In the love category: It’s fast, it’s suspenseful, it sometimes hits a button in your brain that connects you directly to your subconscious. Some of the images are genuinely disturbing, some are strangely beautiful.

The parts you hate: Horror frequently requires a suspension of disbelief—did anyone really believe a murdered child molester could return from the grave as the blade-fingered Freddy Krueger?—but sometimes that suspension can tip over into a plunge. The dialogue can be stilted, the characters can display behavior so arbitrary that it’s hard to imagine a distracted five-year-old acting that way.

Like the Elm Street flicks, The Evil Within takes its main inspiration from nightmares (and, unlike Elm Street, videogames it’s based on a horror survival game of the same name). The heroine, Dana, is a young college student who is searching for her missing best friend when she finds herself stranded in an abandoned diner filled with rotting leftovers.

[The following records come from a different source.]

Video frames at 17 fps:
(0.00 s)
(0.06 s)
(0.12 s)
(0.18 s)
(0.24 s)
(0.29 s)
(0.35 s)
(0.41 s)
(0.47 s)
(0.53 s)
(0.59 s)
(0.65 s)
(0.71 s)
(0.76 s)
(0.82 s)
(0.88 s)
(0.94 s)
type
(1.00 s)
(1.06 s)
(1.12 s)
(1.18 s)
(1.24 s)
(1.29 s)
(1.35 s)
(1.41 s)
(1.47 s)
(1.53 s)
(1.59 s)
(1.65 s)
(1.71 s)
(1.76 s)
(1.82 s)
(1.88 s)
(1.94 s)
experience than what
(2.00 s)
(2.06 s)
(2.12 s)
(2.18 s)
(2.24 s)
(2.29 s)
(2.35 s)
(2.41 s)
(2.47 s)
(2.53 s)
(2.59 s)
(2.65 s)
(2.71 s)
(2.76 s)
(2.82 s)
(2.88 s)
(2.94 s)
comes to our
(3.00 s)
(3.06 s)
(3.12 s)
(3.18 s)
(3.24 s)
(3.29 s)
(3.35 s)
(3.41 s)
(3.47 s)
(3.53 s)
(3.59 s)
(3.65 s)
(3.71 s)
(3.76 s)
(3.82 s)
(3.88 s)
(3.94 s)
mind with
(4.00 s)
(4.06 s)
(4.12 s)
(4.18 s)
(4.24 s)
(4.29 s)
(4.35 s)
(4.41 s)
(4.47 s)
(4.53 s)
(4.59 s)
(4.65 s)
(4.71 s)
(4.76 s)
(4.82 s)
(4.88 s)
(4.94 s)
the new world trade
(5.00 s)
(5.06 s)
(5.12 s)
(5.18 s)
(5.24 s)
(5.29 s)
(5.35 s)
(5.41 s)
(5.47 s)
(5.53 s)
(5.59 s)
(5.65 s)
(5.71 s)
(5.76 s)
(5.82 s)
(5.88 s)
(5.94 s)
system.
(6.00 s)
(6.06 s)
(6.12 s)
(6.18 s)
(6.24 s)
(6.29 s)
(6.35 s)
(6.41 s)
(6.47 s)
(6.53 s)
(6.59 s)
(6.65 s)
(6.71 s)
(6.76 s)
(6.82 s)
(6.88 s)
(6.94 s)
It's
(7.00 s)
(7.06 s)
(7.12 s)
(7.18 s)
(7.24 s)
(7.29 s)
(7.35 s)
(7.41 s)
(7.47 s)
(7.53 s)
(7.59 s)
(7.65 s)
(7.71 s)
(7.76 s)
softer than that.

A young man, Paul (an ER resident) appears . . . and so does the horde of mutilated creatures he’s fleeing. After encountering an asylum full of traps and a killer with a safe for a head, Paul and Dana wind up in a dead town, where they meet up with Jack, a veteran, and Ruth, a flight attendant. Each of them harbors a guilty secret; The Evil Within enters Cabin in the Woods territory as Dana begins to suspect they’ve been brought here to be part of some deadly game or experiment. And, like that Joss Whedon cinematic monster mash, they encounter a bevy of creatures—aside from the Keeper (the butcher with the safe-head), there’s “Laura,” a spidery humanoid composed of blood, the Sadist (think Leatherface), and Ruvik, who may be the mastermind.

Where The Evil Within excels is in the art (just as horror movies often remain in the public’s memory because of makeup or special effects). Artists Alex Sanchez and Ed Anderson (along with colorist hi-di design) offer up panels drenched in both details and gore. When Dana explores the diner, one “shot” features a foreground close-up of meat crawling with maggots; panoramic shots of a rickety bridge crossing a great abyss are authentically full of dreadful wonder. The color palette is particularly superb, employing muted grays and browns with startling swathes of bright crimson and glimmering pastels for flashbacks.

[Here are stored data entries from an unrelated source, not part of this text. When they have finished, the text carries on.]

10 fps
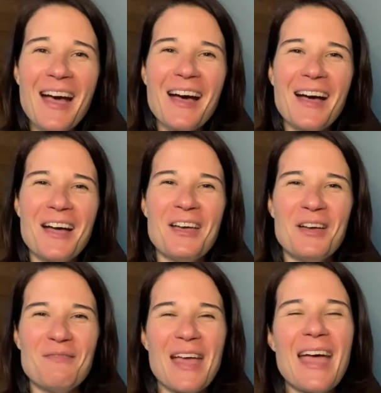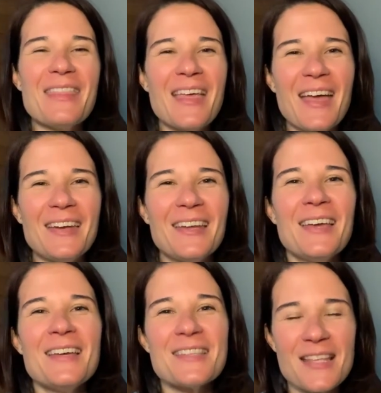And then
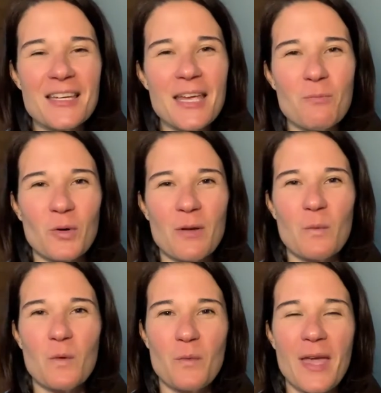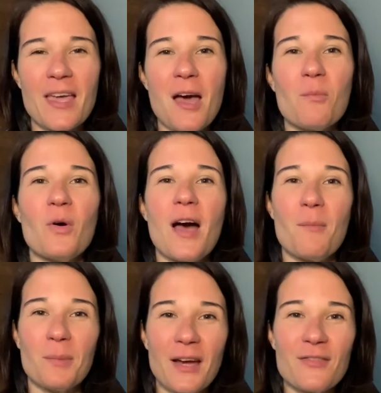Sunday morning when we wake up, we'll
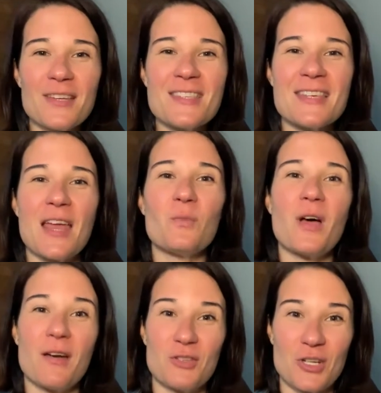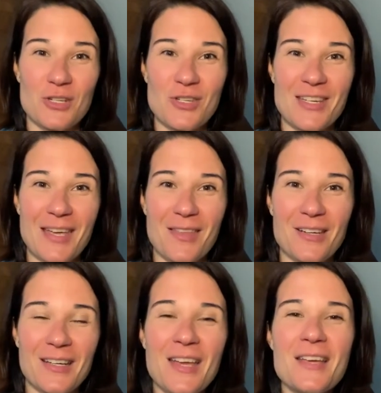have breakfast and we'll have church together.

Ian Edginton’s script has the pleasing feel of a familiar, beloved horror movie, but that also means it suffers from a sense of déjà vu and some of the same faults of those movies. The dialogue involves repeated uses of phrases like, “This was a bad idea” and “Something’s wrong here;” the creatures seem both invincible and too easily outwitted. The ending is perfunctory and too open-ended, leaving a bigger opening for a sequel than any Hammer Dracula film.

But there’s no denying that The Evil Within offers roller coaster-style fun, especially of the visual variety, to those who enjoy a bit of genuine old skool horror.